# RTL Synthesis using Design Compiler

**Dr Basel Halak** 

## **Learning Outcomes:**

After completing this unit, you should be able to:

- 1. Set up the DC RTL Synthesis Software and run synthesis tasks
- 2. Synthesize a simple RTL design
- 3. Create your own scripts
- 4. Carry out basic timing and power analysis based on the results



# **Digital Design Flow**





## **Design Compiler Lab Instructions**

#### For this lab you will need:

- 1. A synthesizable Verilog of the design (this is provided)
- 2. Library Setup File (this is provided)











## **Design Directory Management**

- Create a directory for your digital design project (e.g. digit)
- 2. Inside this directory create a sub-directory called src and copy your hdl design files into it.
- 3. Also create a sub-directory for your synthesis files and call it syn and copy your hdl design files into it. You also need to save the library setup file ".synopsys\_dc.setup" in this folder.





#### How to setup Linux Environment to run DC

#### 1. Move into syn directory and type the following command:

dc\_shell -gui

If you are logged into one of the Redhat 6 CAD servers (hart2 or hind2) the dc\_shell command should already be in your search path and this command should run without any error messages (do not run any DC\_Setup script).
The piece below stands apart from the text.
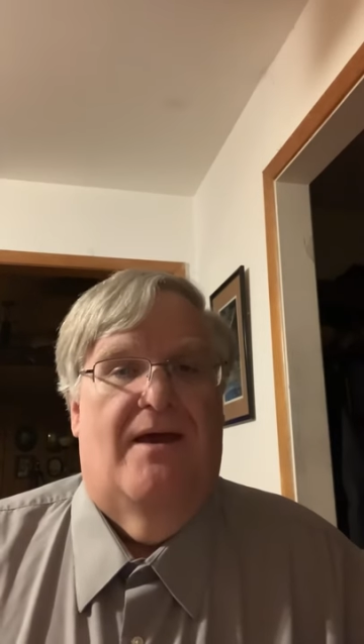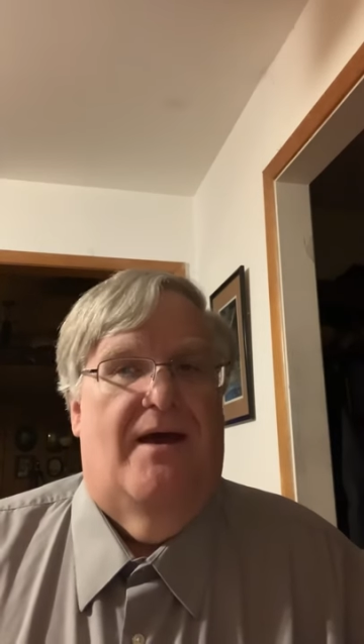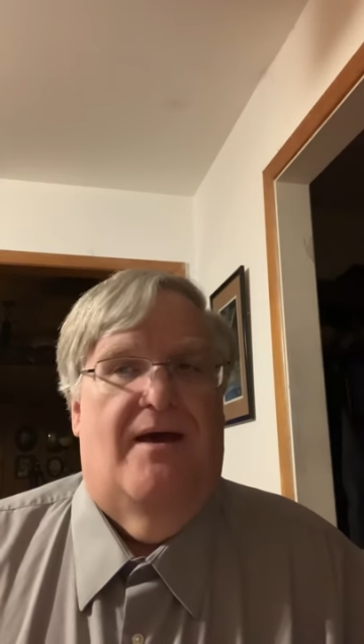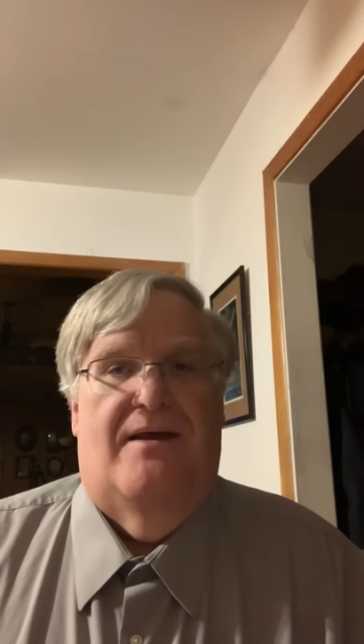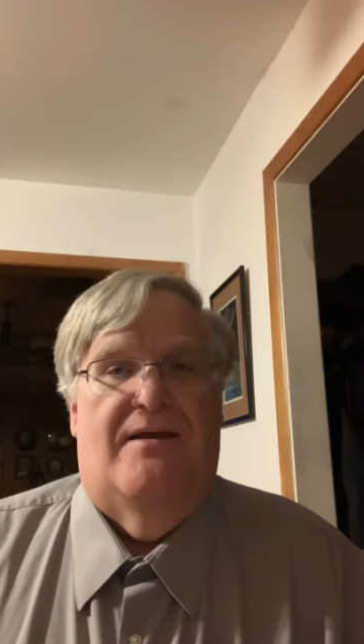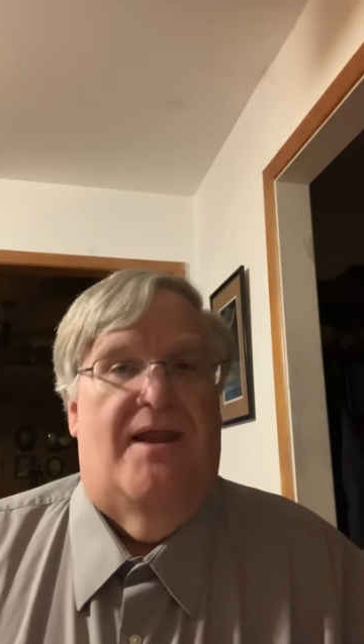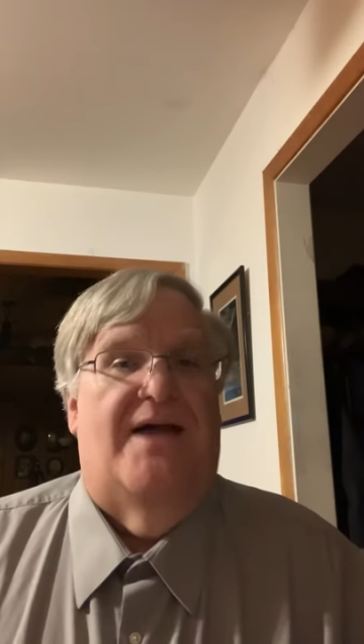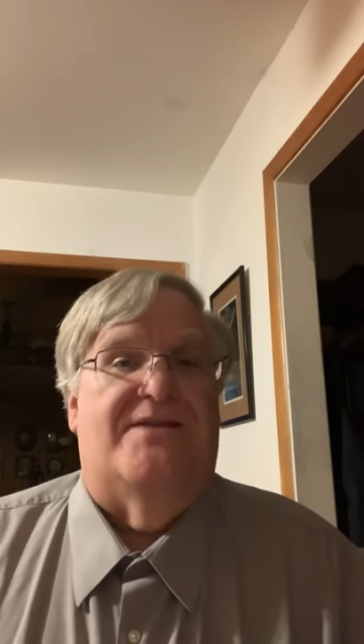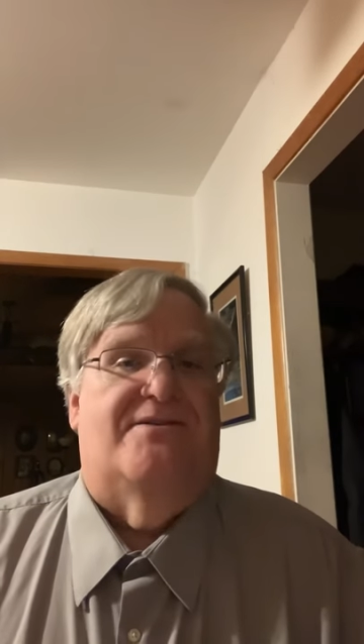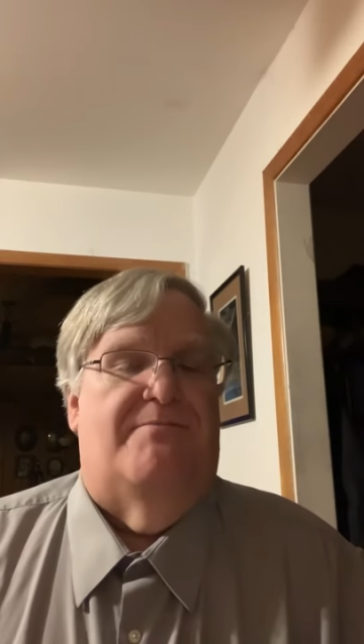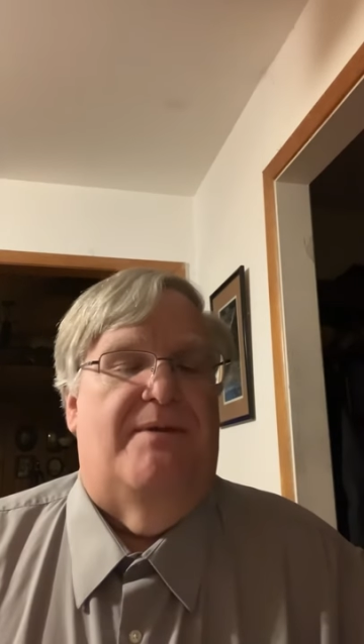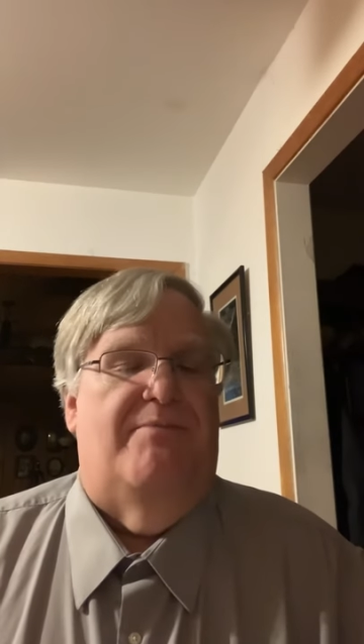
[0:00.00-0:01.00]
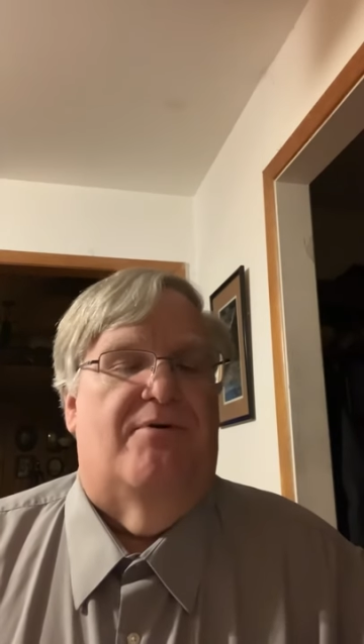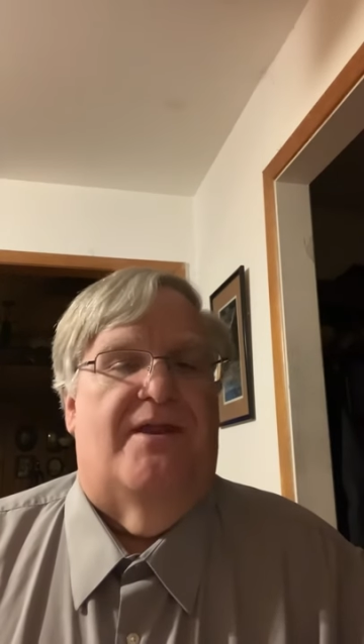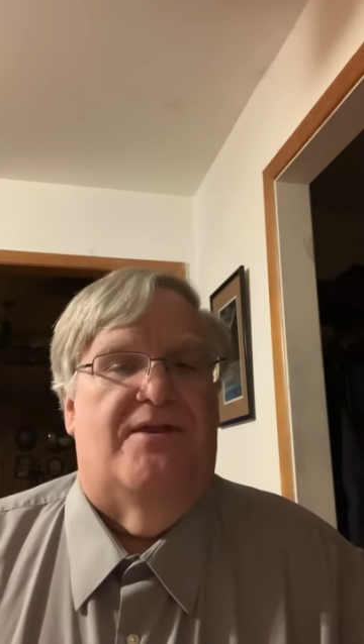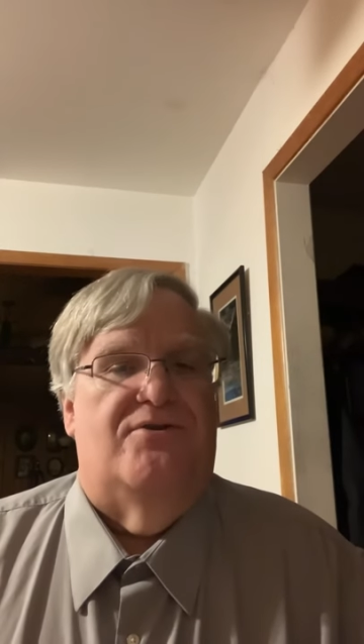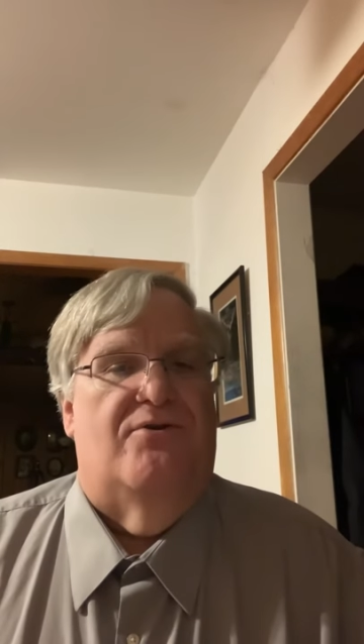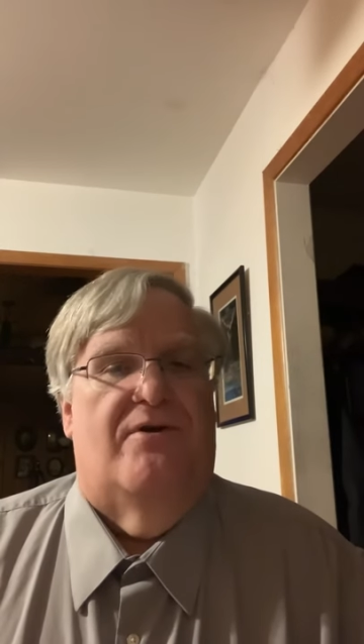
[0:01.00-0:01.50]
Uh, lots of people can
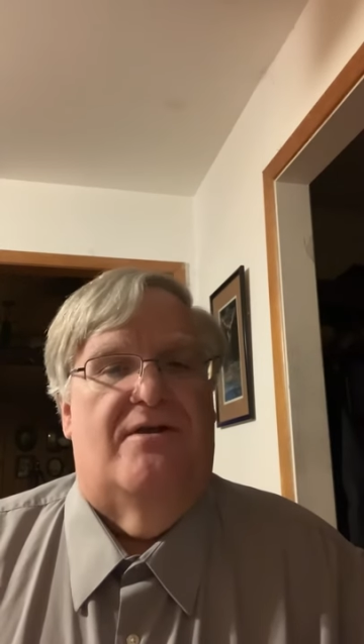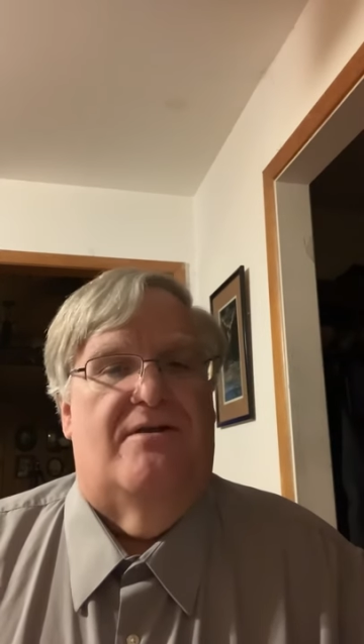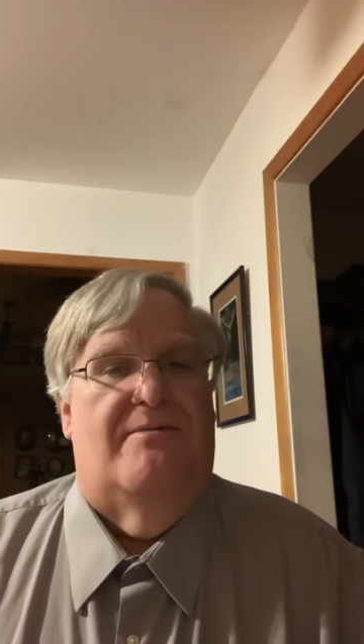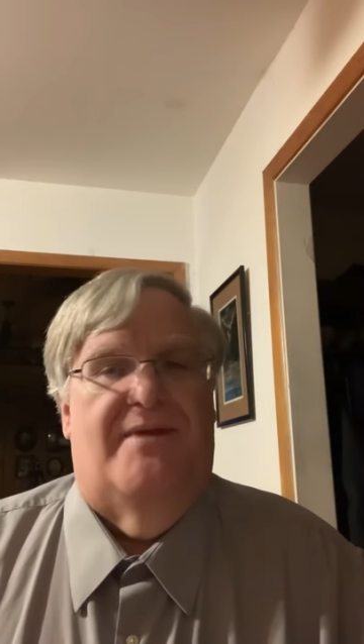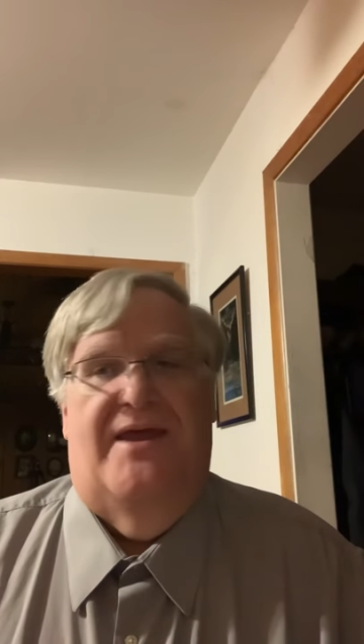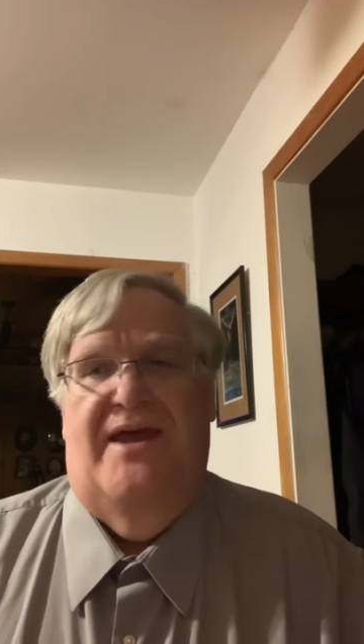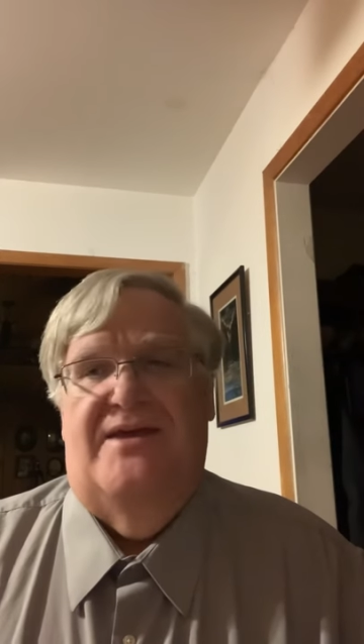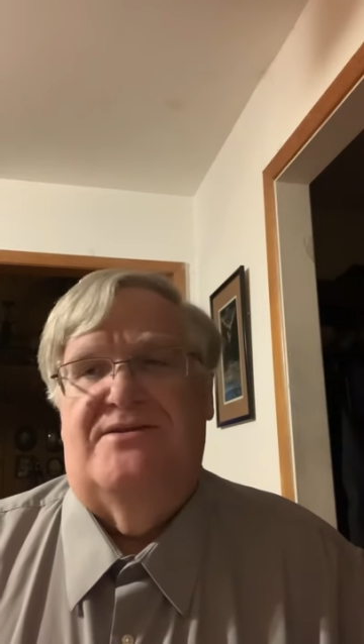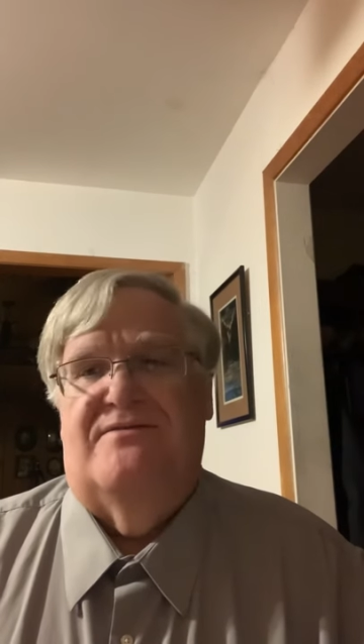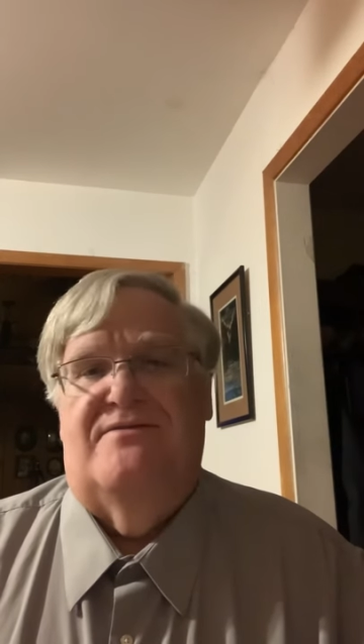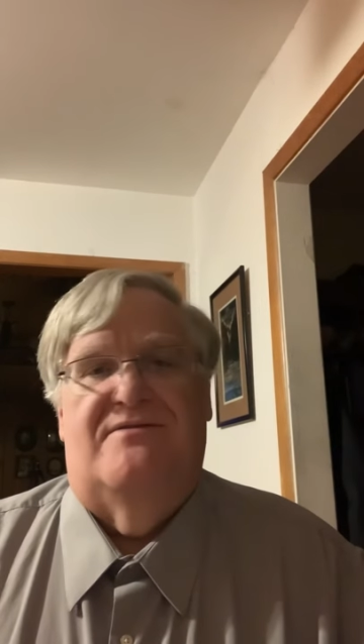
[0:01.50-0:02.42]
enjoy them, and it has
If the .synopsys\_dc.setup file is in the current working directory, the 0.35 um AMS technology library will automatically be loaded when dc shell is invoked (there is no need to explicitly source any library setup file).





#### 2. Read in the HDL

The design example is in verilog so you need to type

analyze -format verilog {./qmults.v}

You should get the following message: Presto compilation completed successfully.







#### 3. Elaboration

- Elaboration is the stage where the design is translated into a series of graphs,
   which can then be mapped onto an optimal structure
- The basic command is very simple:

#### elaborate MODULENAME

In this case you need to type:

elaborate qmults -architecture verilog -library DEFAULT

- Open a schematic window in order to see the circuit that has been created:
  - Schematic -> New Design Schematic View







#### **Add Constraints**

- You can use constraints to control the action of the compiler.
- Constraints describe the surrounding environment of the circuit, such as loads and drives of IO, and clock characteristics.
- By default, Design Compiler will not constrain any paths. If you issue the command:

check\_timing

You will get the following output

Warning: The following end-points are not constrained for maximum delay.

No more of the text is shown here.